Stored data

::::

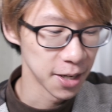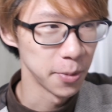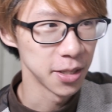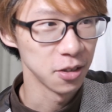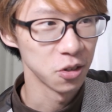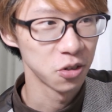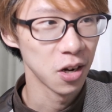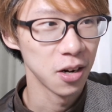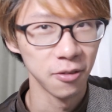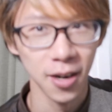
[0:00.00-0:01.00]
basically
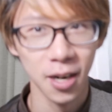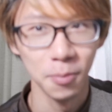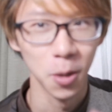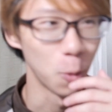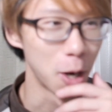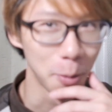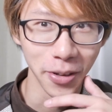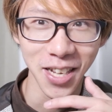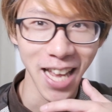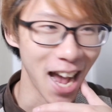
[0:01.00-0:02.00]
shot around my
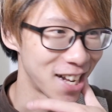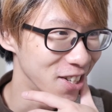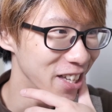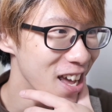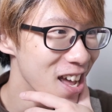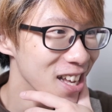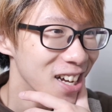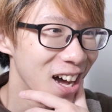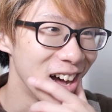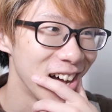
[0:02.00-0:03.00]
workplace. Actually,
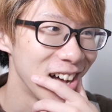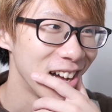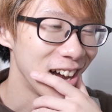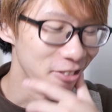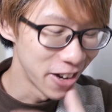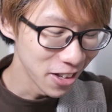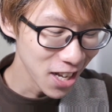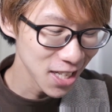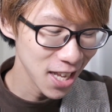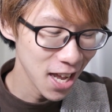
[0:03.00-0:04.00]
I
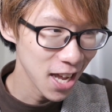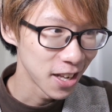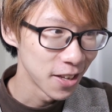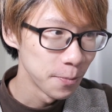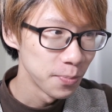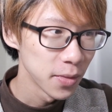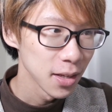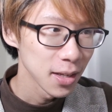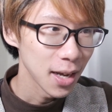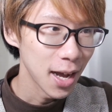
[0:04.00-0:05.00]
realized that
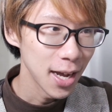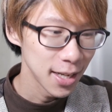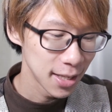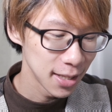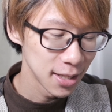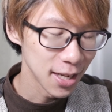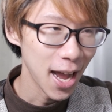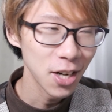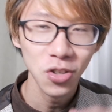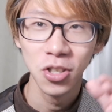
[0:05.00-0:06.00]
I
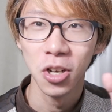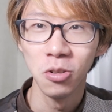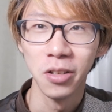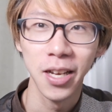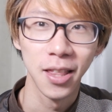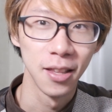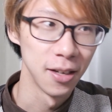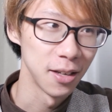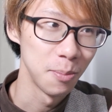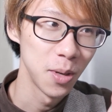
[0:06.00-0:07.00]
actually don't like
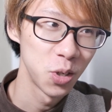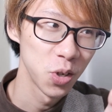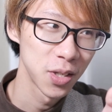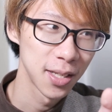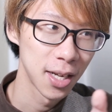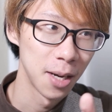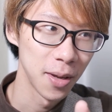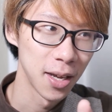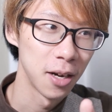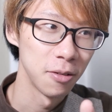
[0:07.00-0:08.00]
the images
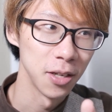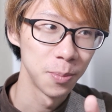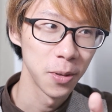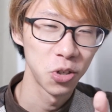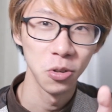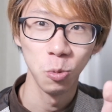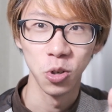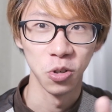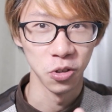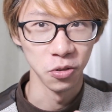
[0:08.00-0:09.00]
coming out, especially when
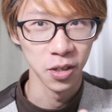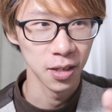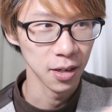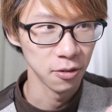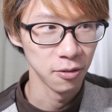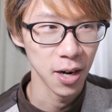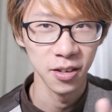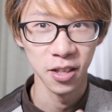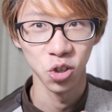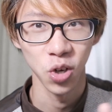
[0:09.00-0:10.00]
shooting
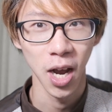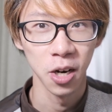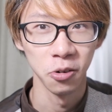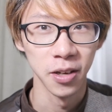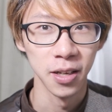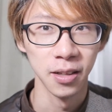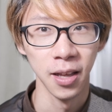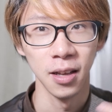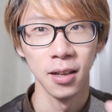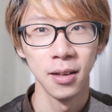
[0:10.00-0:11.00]
around in the shadowy
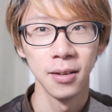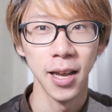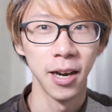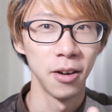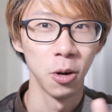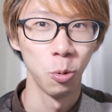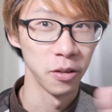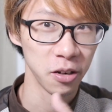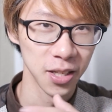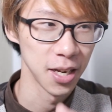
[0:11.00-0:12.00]
like area where
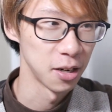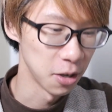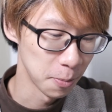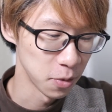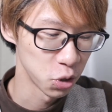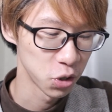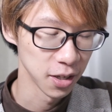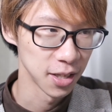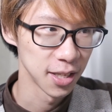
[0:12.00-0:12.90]
there's like not much like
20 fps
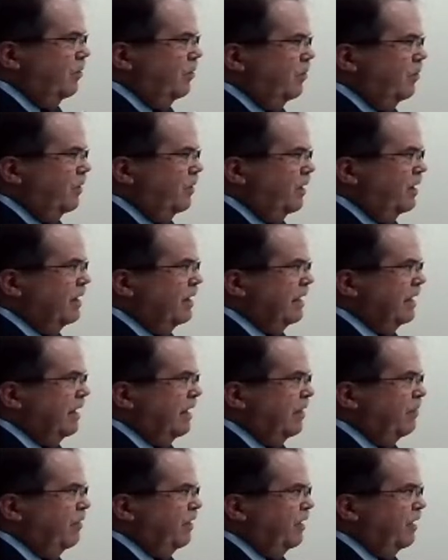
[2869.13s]
Yeah. Well,
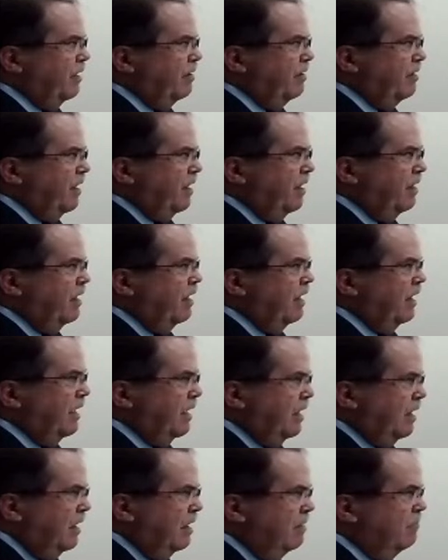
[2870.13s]
again, I think
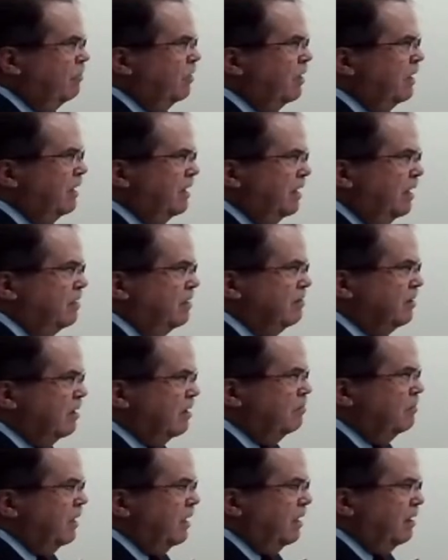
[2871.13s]
it really does
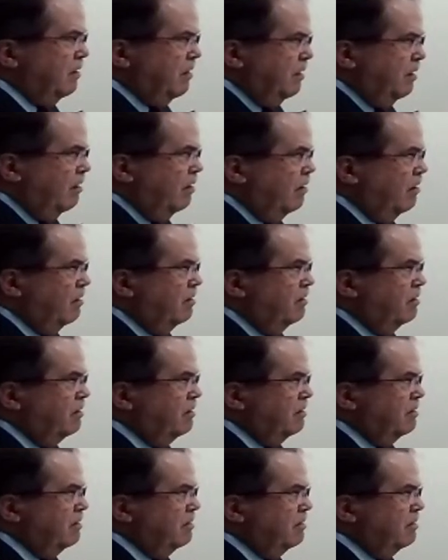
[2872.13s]
come down to the heart,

::::

• _Task directions_
Every word of the data should be reproduced exactly; please omit any pictures.

• _Output below_
[0:00.00-0:01.00]
basically
[0:01.00-0:02.00]
shot around my
[0:02.00-0:03.00]
workplace. Actually,
[0:03.00-0:04.00]
I
[0:04.00-0:05.00]
realized that
[0:05.00-0:06.00]
I
[0:06.00-0:07.00]
actually don't like
[0:07.00-0:08.00]
the images
[0:08.00-0:09.00]
coming out, especially when
[0:09.00-0:10.00]
shooting
[0:10.00-0:11.00]
around in the shadowy
[0:11.00-0:12.00]
like area where
[0:12.00-0:12.90]
there's like not much like
20 fps
[2869.13s]
Yeah. Well,
[2870.13s]
again, I think
[2871.13s]
it really does
[2872.13s]
come down to the heart,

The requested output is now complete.